Requirement:
All lines below are to be output exactly as they stand.

(Collected data)
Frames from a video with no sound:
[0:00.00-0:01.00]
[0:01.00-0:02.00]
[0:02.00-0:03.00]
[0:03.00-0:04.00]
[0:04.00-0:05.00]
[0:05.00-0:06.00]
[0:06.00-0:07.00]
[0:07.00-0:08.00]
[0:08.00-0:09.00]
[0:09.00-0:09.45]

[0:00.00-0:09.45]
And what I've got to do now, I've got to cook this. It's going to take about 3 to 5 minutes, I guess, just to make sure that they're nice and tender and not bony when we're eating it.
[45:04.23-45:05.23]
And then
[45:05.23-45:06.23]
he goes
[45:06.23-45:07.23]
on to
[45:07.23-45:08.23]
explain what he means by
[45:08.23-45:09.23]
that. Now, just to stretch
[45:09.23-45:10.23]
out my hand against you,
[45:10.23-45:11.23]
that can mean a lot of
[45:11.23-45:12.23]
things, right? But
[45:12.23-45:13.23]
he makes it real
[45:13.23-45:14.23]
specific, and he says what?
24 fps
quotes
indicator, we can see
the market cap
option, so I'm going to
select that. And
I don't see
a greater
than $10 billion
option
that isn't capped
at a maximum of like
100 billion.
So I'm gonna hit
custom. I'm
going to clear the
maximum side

Solution for this problem:
Frames from a video with no sound:
[0:00.00-0:01.00]
[0:01.00-0:02.00]
[0:02.00-0:03.00]
[0:03.00-0:04.00]
[0:04.00-0:05.00]
[0:05.00-0:06.00]
[0:06.00-0:07.00]
[0:07.00-0:08.00]
[0:08.00-0:09.00]
[0:09.00-0:09.45]

[0:00.00-0:09.45]
And what I've got to do now, I've got to cook this. It's going to take about 3 to 5 minutes, I guess, just to make sure that they're nice and tender and not bony when we're eating it.
[45:04.23-45:05.23]
And then
[45:05.23-45:06.23]
he goes
[45:06.23-45:07.23]
on to
[45:07.23-45:08.23]
explain what he means by
[45:08.23-45:09.23]
that. Now, just to stretch
[45:09.23-45:10.23]
out my hand against you,
[45:10.23-45:11.23]
that can mean a lot of
[45:11.23-45:12.23]
things, right? But
[45:12.23-45:13.23]
he makes it real
[45:13.23-45:14.23]
specific, and he says what?
24 fps
quotes
indicator, we can see
the market cap
option, so I'm going to
select that. And
I don't see
a greater
than $10 billion
option
that isn't capped
at a maximum of like
100 billion.
So I'm gonna hit
custom. I'm
going to clear the
maximum side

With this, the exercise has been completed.